When Hochul again announced a round of pardons and commutations in May of this year, advocates and applicants hoped she’d follow a schedule similar to the one she followed the year prior – some even hoped she’d increase the number of times she’d grant clemency.
But seven months later, the May clemencies remain the only ones Hochul has granted in 2024.
“It’s very concerning,” said Steve Zeidman, the director of CUNY Law School’s Criminal Defense Clinic.
“I know a lot of people inside who I work with, they want to know, is this the governor backtracking?” Zeidman added. “I certainly hope not.”
Zeidman, a small staff and a rotating group of law students have been at the forefront of reforming clemency in New York. Since 2015, Zeidman has represented a majority of the men and women granted clemency in New York.
The CUNY Defense Clinic receives hundreds of letters each year from incarcerated individuals seeking their help. But despite the dropoff in the number of clemencies granted by Hochul in 2024, Zeidman said the letters have continued.
The law professor said that a large number of people reached out to him earlier this week after New Jersey Governor Phil Murphy granted clemency to 36 people.
“People were saying, ‘Look at that, even in New Jersey. What's happening in New York? What about us? Is this a good sign? Is this a bad sign?’” Zeidman said.
The feeling of hopefulness followed by disappointment is not new for a number of currently and formerly incarcerated New Yorkers awaiting the governor’s decision on their clemency applications.
Mingo, who was originally sentenced to 50 years to life in prison for a double murder committed in Queens in 1980, saw a number of people he had grown close with in prison have their applications for clemency approved before he too was ultimately released.
The former Queens man, who has maintained his innocence since the day he was arrested in 1981, had started to hope that he would be granted clemency by Cuomo in 2021. With only a few weeks left in office, the former governor commuted the sentences of five people. Mingo was not among them.

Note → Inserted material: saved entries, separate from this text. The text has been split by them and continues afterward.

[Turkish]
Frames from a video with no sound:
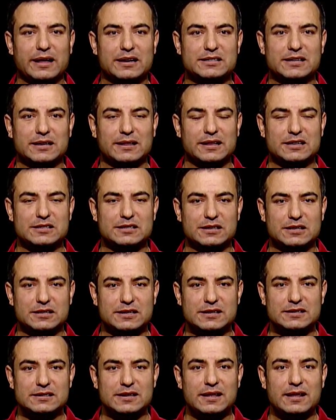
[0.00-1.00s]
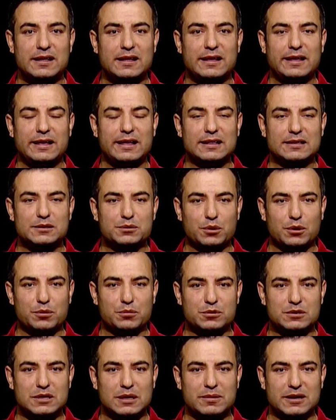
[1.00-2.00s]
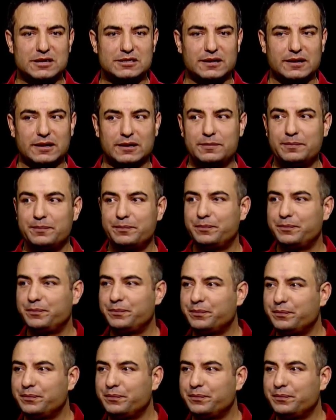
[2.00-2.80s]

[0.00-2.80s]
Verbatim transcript: gerçekleştireceğiz. İlk sorumuzla başlayalım.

“I went to work and I was told, ‘Oh, sorry, the governor granted clemencies, and you weren't one of them,’” Mingo told the Eagle. “I said, ‘Well, I'm happy for the other people.’”
But 10 days later, on Cuomo’s last day in office, he commuted the sentences of five more people. This time, Mingo was on the list.

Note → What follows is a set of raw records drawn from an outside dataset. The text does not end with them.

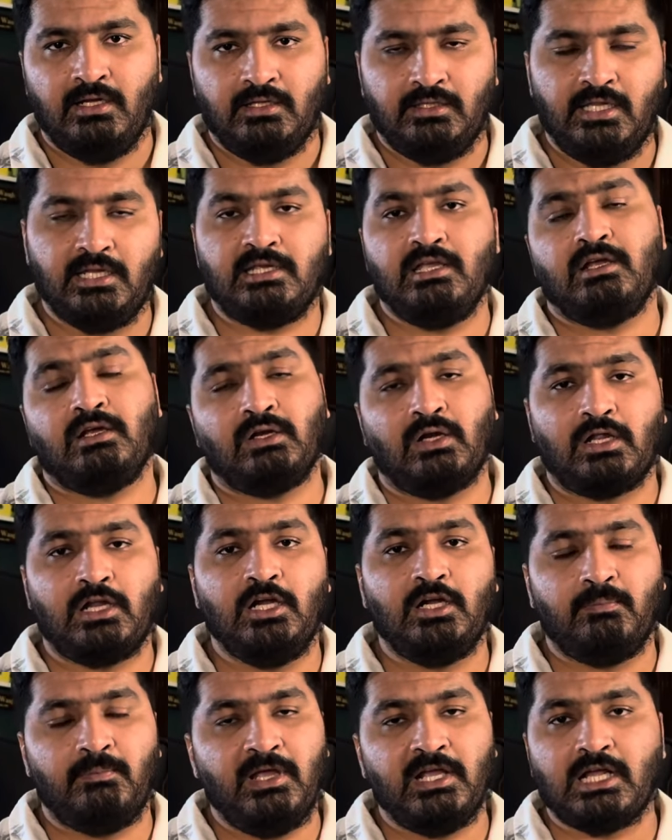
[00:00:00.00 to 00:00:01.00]
देखिए
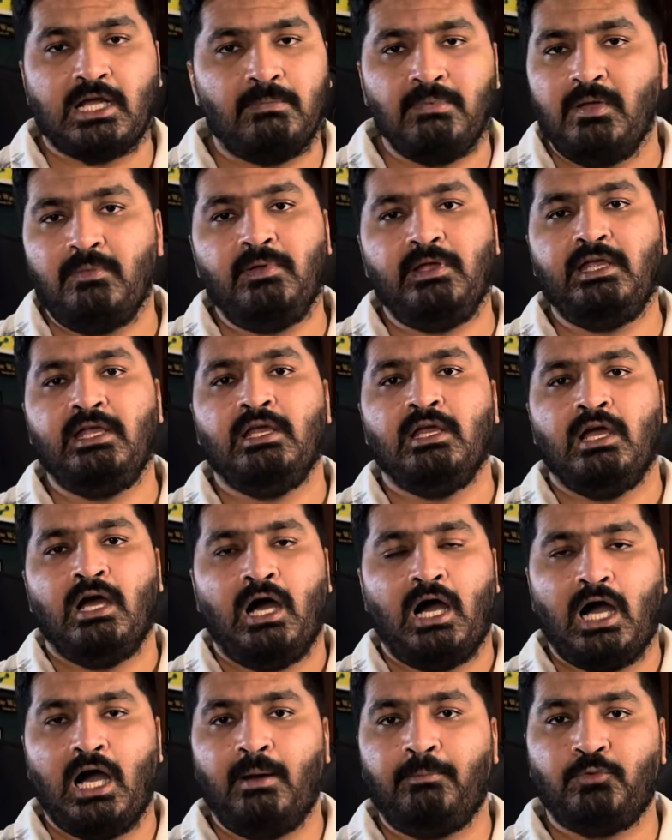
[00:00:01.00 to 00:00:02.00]
क्रिकेट में कभी भी
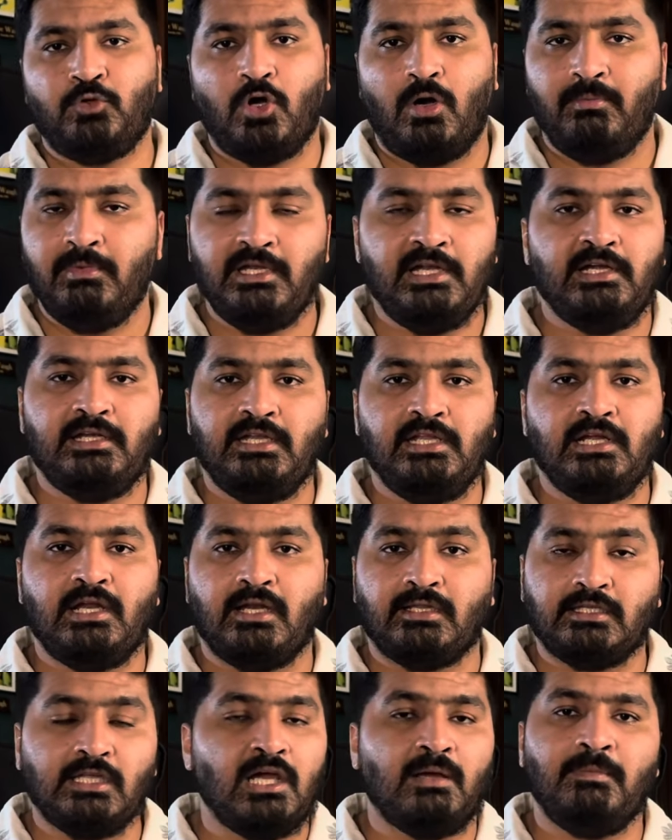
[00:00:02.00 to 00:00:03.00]
आप डोमिनेट नहीं
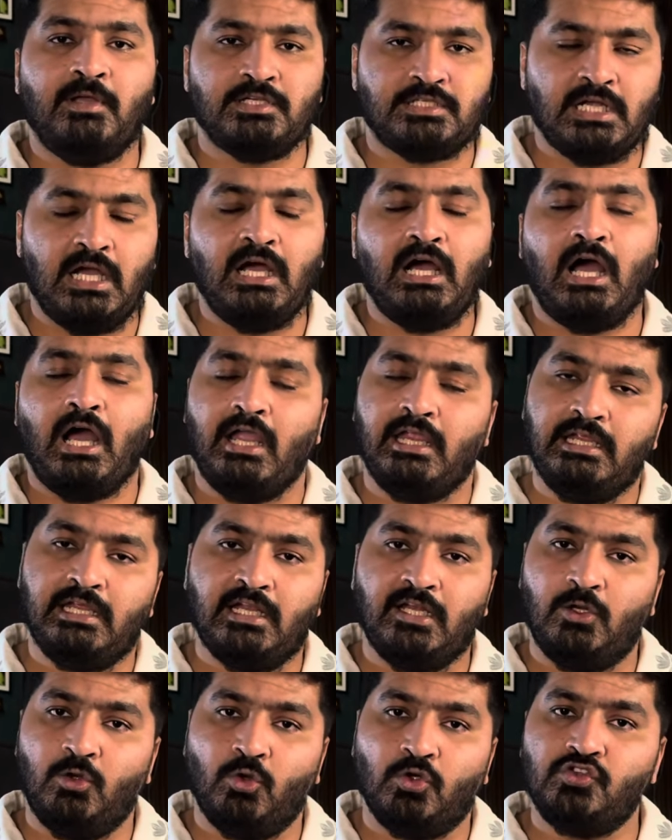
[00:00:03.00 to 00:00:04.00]
करते हमेशा हाई
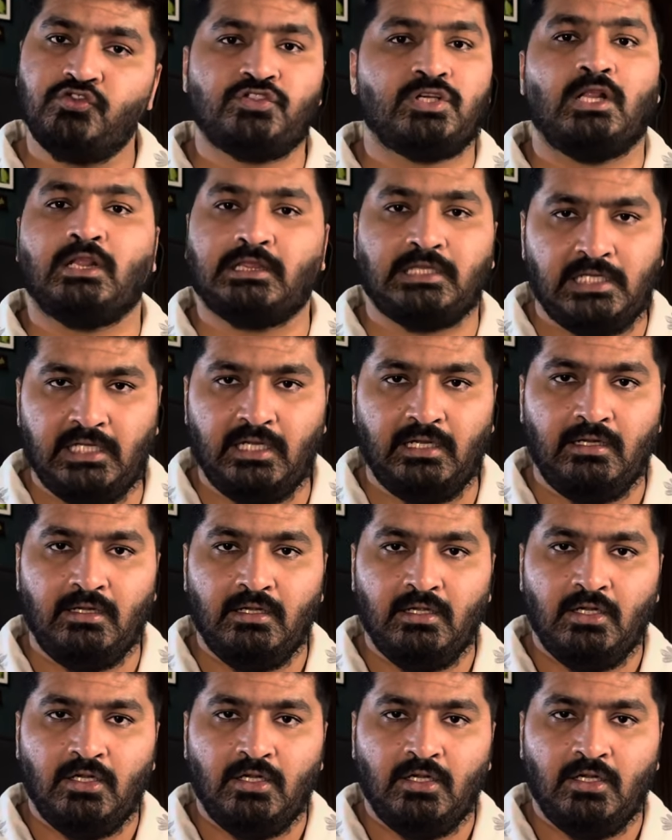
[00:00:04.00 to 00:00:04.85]
एंड लोस चलते हैं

“You never want to give up hope,” Mingo said. “Because that's all you have to cling to.”
According to Mingo and others who have been granted clemency in recent years, the promise of a possible sentence commutation was enough to encourage a number of incarcerated people to not only apply for clemency but to participate in programming, attend college and generally stay out of trouble while in prison.
But as the number of granted clemencies have slowed this year, Mingo said he fears the positive effects of the reforms may soon disappear.
“They get disheartened and discouraged, sitting behind, waiting, waiting, hoping,” he said. “And it's not just the people inside – it's the families, it's the wives, the sisters, the daughters, the children that are affected by it.”
Though he largely doesn’t believe Hochul’s reforms to the clemency process have worked, Mingo said the governor could make up for a slow year for sentence commutations by granting a large number of clemencies before the end of 2024.
“I think that would kind of erase the failure of the entire year,” Mingo said. “At the end of the day, it’s all about them coming home.”